My new favorite dried chile to cook with is chile puya! It's not as spicy as chile de arbol and gives me just the right amount of heat!
Course Salsa/Sauces
Cuisine Mexican
Prep Time 10 minutes
Cook Time 10 minutes
Total Time 20 minutes
Servings 2 cups

Ingredients

  • 1 lb. tomatillos peel husk and rinse off tomatillos
  • 1 tbsp. avocado
  • 12-14 chile puya remove stems
  • 2-4 large cloves of garlic
  • Handful of fresh cilantro
  • Salt to taste

Instructions

  • Place the peeled and washed tomatillos in 4 cups of water in a medium pot. Bring to a boil.
  • Reduce the heat and continue cooking for 7-9 minutes or just until tomatillos begin to turn from bright green to opaque green. Remove from heat.
  • In a separate skillet, heat oil to medium heat. Remove the stems from the chile puya and transfer to skillet with oil. Toss the chiles often so they don't burn. They should be aromatic and change slightly in color. Some chiles will become bright red, others may appear darker. Use tongs to transfer to the blender jar. In that same oil, add the cloves of garlic and saute for 3-4 minutes. Transfer to the blender with chiles.
  • To the chiles in blender, pour 1 cup of the cooking water from the reserved tomatillos. Blend chiles first, on high, until very smooth. You may need to scrape down the sides or add a little more water so it blends smooth.
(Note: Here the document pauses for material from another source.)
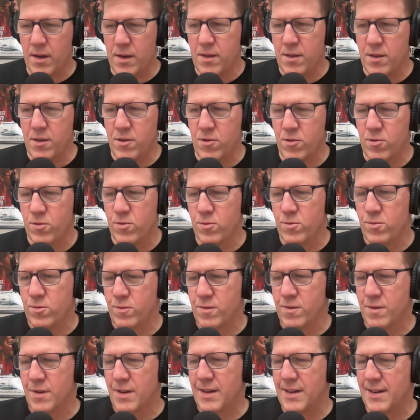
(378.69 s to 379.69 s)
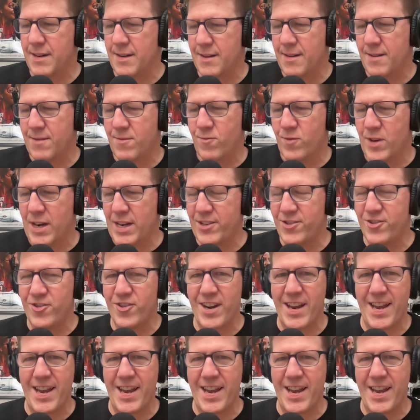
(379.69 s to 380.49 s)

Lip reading: you raising your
Drain most of the water from remaining tomatillos and transfer to the blender with chile sauce. Add washed cilantro and salt to taste. Again, blend on high until very smooth. Taste for salt. Pour into serving bowl.
  • Now, if you want a smoother, better tasting salsa that will last a few days longer, do this! Transfer the blended salsa to a pot and heat to medium. When it comes up to a boil, reduce the heat, Continue cooking the salsa for 8-10 minutes. Pour hot salsa in glass jars with tight lids. Let cool and then refrigerate to store. You will lose the fresh cilantro flavor once salsa is cooked though. You could serve it either way. Salsa will last 10 days or more refrigerated.

Notes

If you cannot find dried chile puya, you can substitute with chile costeno. Second option would be to use 2 large chile guajillo with 6 chile de arbol. I make it a habit to cook my blended salsas for 10 minutes afterwards. It improves the texture, flavor and extends the life of the salsa for a few days more. That is up to you. If you are new to cooking with dried chiles, toasting them can be intimidating. Typically I would dry toast them on a comal(griddle). I like to add them to the cooking surface when it's cold and then turn the heat to medium. As soon as the peppers become aromatic and you can see a light smoke, turn them. Then it is just a matter of a minute or so and it's ready. It's ok if it blackens in some spots. Frying the dried chiles in a little bit of neutral oil is easy too, but you cannot walk away! The chiles will become aromatic, blister sometimes and turn bright red. Not all of them do this. Some will just become shiny and blacken a little. I like to use a lightweight skillet when I fry or dry toast big amounts of chiles because I can pour them onto a plate a lot easier if they begin to toast too fast. Soaking them after toasting is not a bad idea, especially if you don't have a power blender. Some dried chile skins can be tough to break down.